**What the task requires:**
Quote word for word the lines starting at the line with "[00:47:26.20 to 00:47:27.20]" and ending at the final line of the entries. Leave out any pictures.

**Input data:**
>>

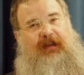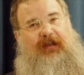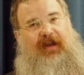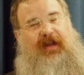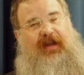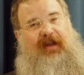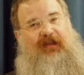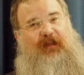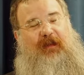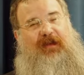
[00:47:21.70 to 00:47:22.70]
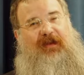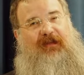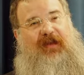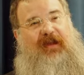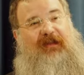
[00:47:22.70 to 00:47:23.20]
but I guess maybe you could
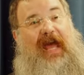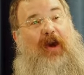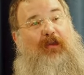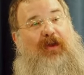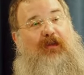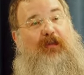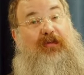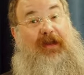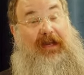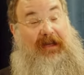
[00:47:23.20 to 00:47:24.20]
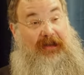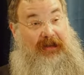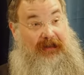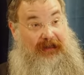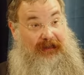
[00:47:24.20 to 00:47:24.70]
say it's how they were played.
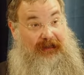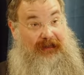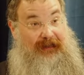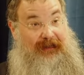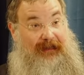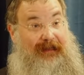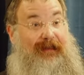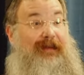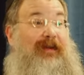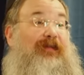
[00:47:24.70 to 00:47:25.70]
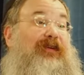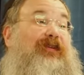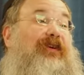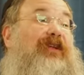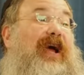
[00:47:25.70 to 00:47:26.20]
If you're
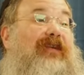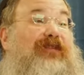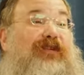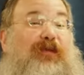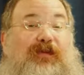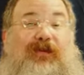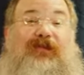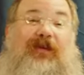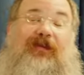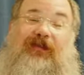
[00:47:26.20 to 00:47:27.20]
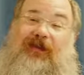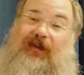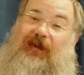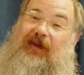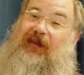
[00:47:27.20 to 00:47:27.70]
into classical music, so you
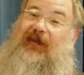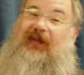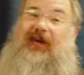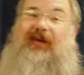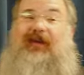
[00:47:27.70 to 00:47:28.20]
know that there are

<<

**Result of this exercise:**
[00:47:26.20 to 00:47:27.20]
[00:47:27.20 to 00:47:27.70]
into classical music, so you
[00:47:27.70 to 00:47:28.20]
know that there are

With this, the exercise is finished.